Recorded data

========

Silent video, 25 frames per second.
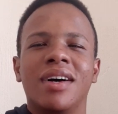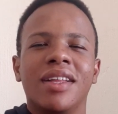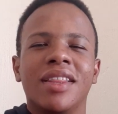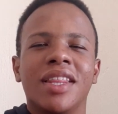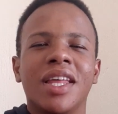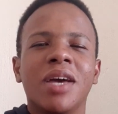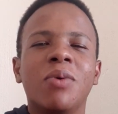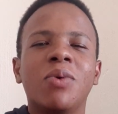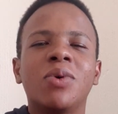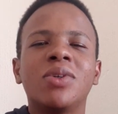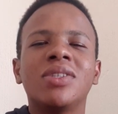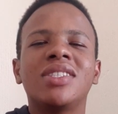
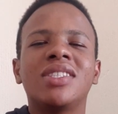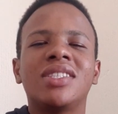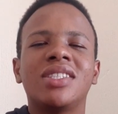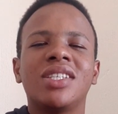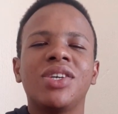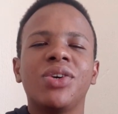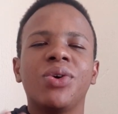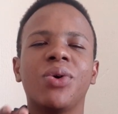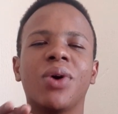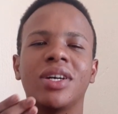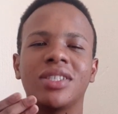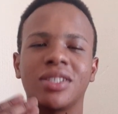They won't see
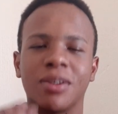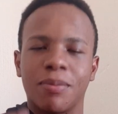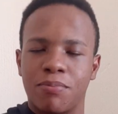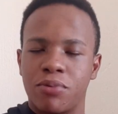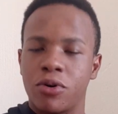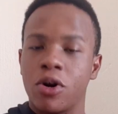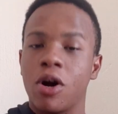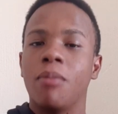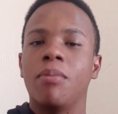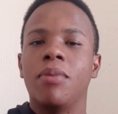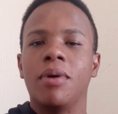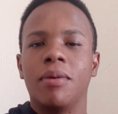you as a
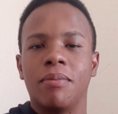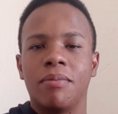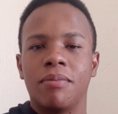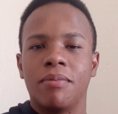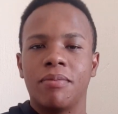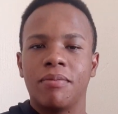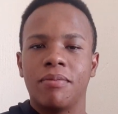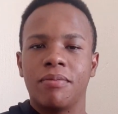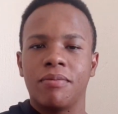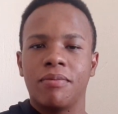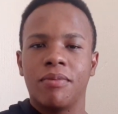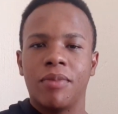problem,
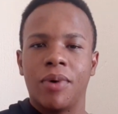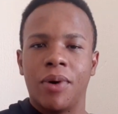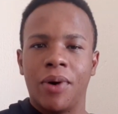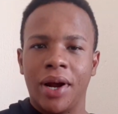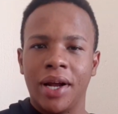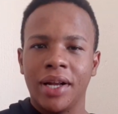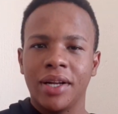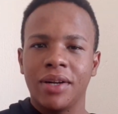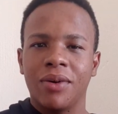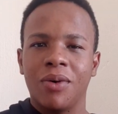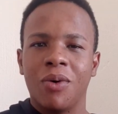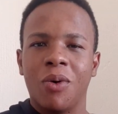
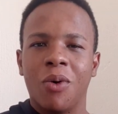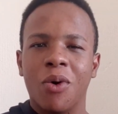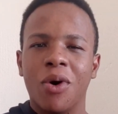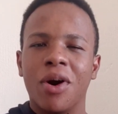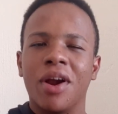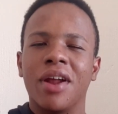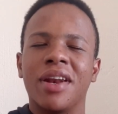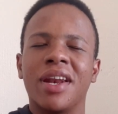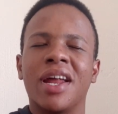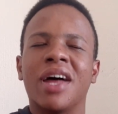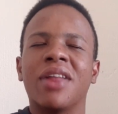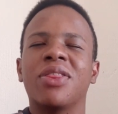right? Or
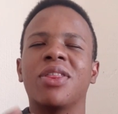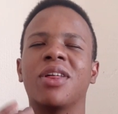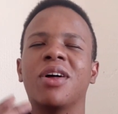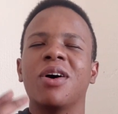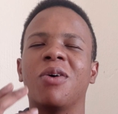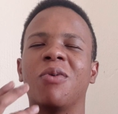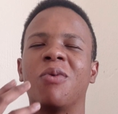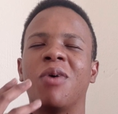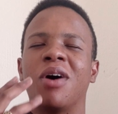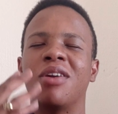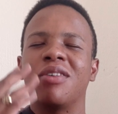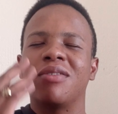another
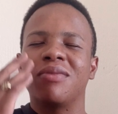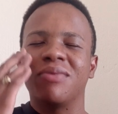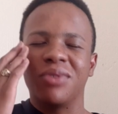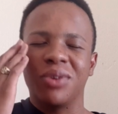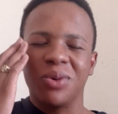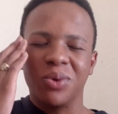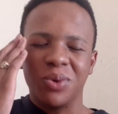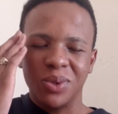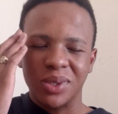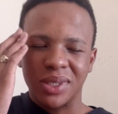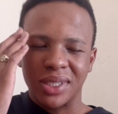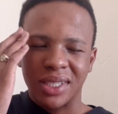one of
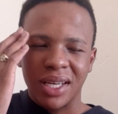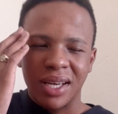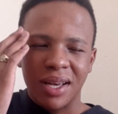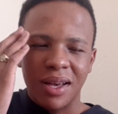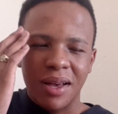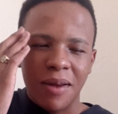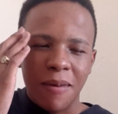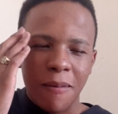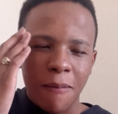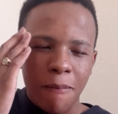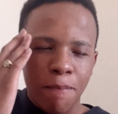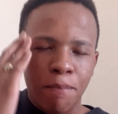those
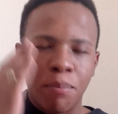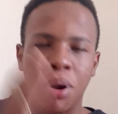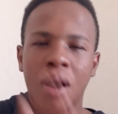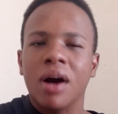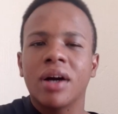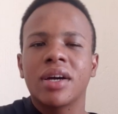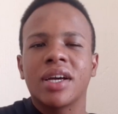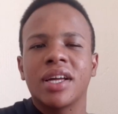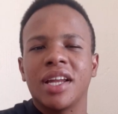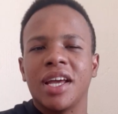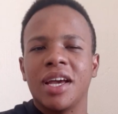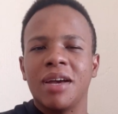
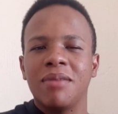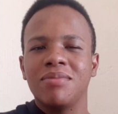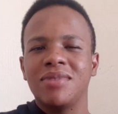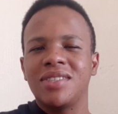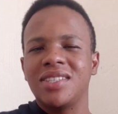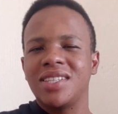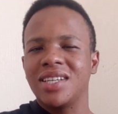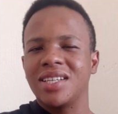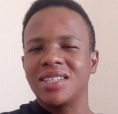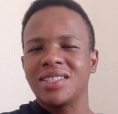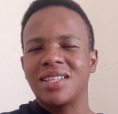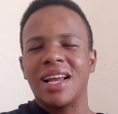pocket
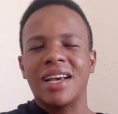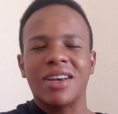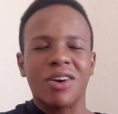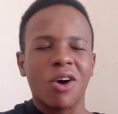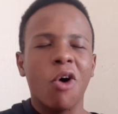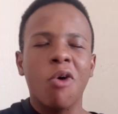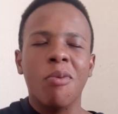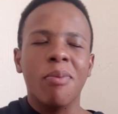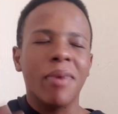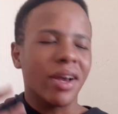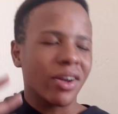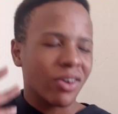emptiers, like,
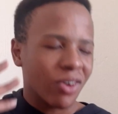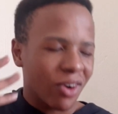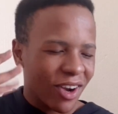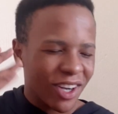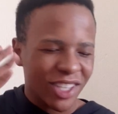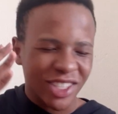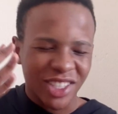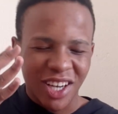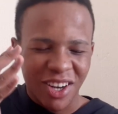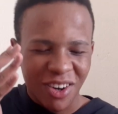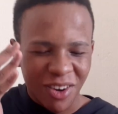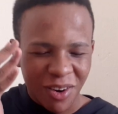oh my
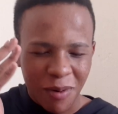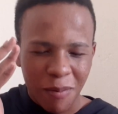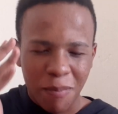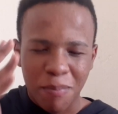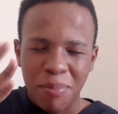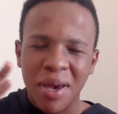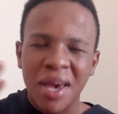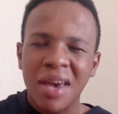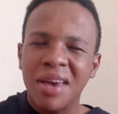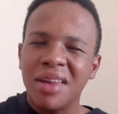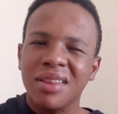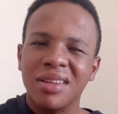gosh, I gotta
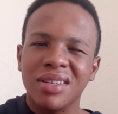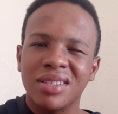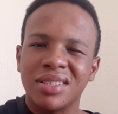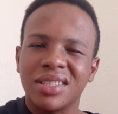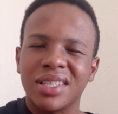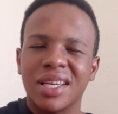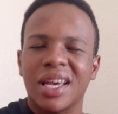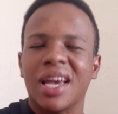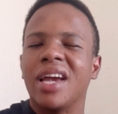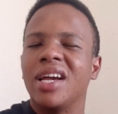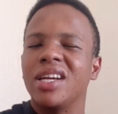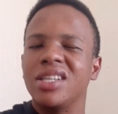pay this
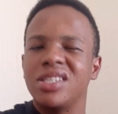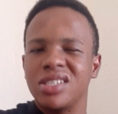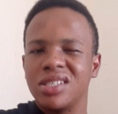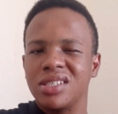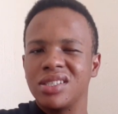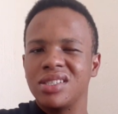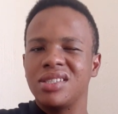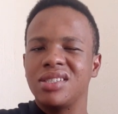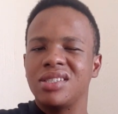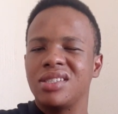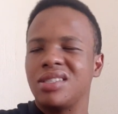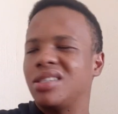
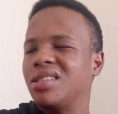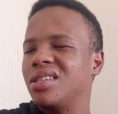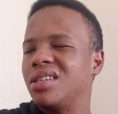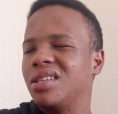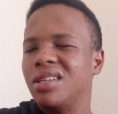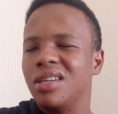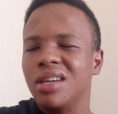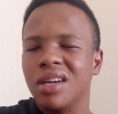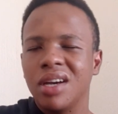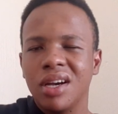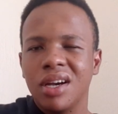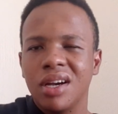
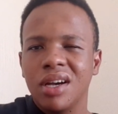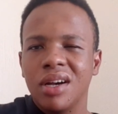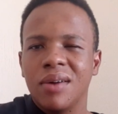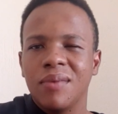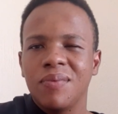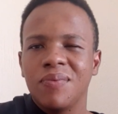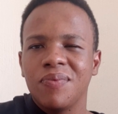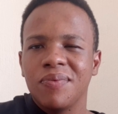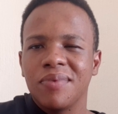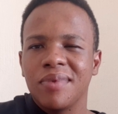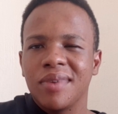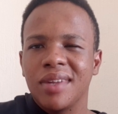agency
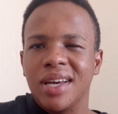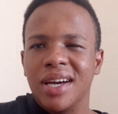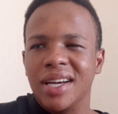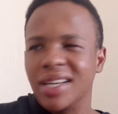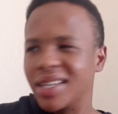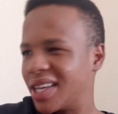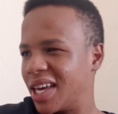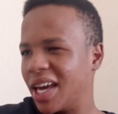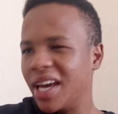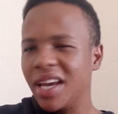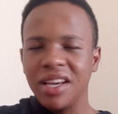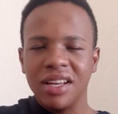
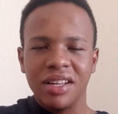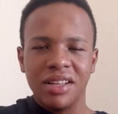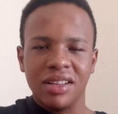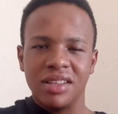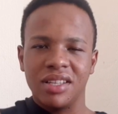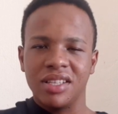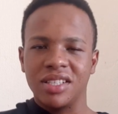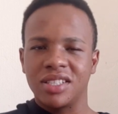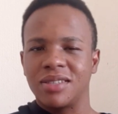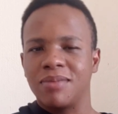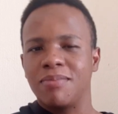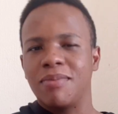again
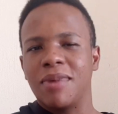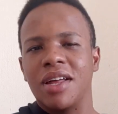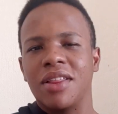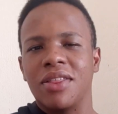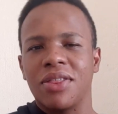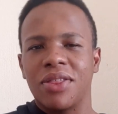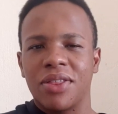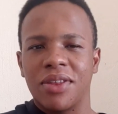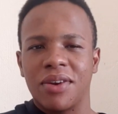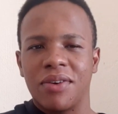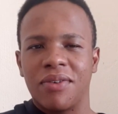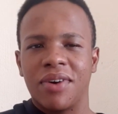this month,
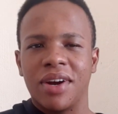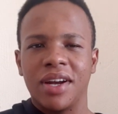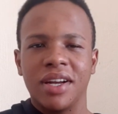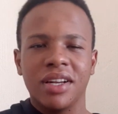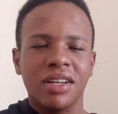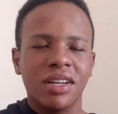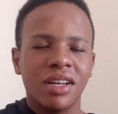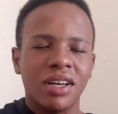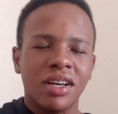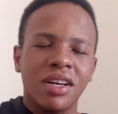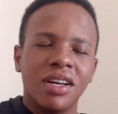right?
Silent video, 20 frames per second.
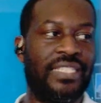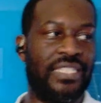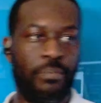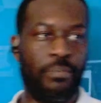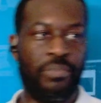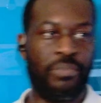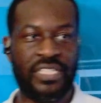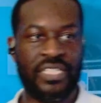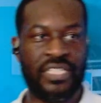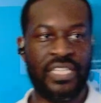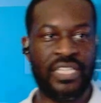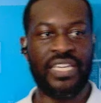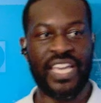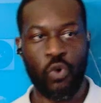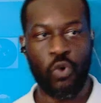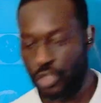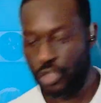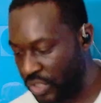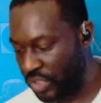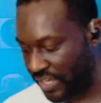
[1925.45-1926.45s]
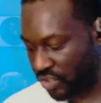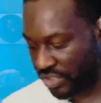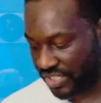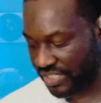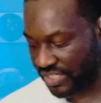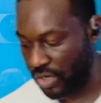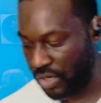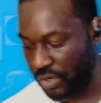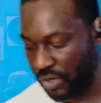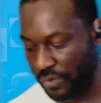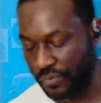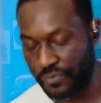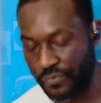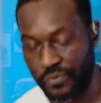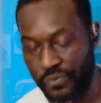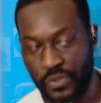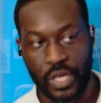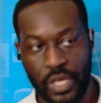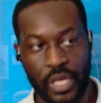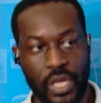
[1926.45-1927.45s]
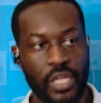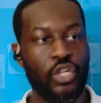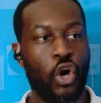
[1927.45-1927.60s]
You get yourself the opportunity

========

▶ [EXERCISE REQUIREMENTS]: Could you give all the records again, exactly, minus the pictures?

▶ [EXERCISE ANSWER]:
Silent video, 25 frames per second.
They won't see
you as a
problem,
right? Or
another
one of
those
pocket
emptiers, like,
oh my
gosh, I gotta
pay this
agency
again
this month,
right?
Silent video, 20 frames per second.
[1925.45-1926.45s]
[1926.45-1927.45s]
[1927.45-1927.60s]
You get yourself the opportunity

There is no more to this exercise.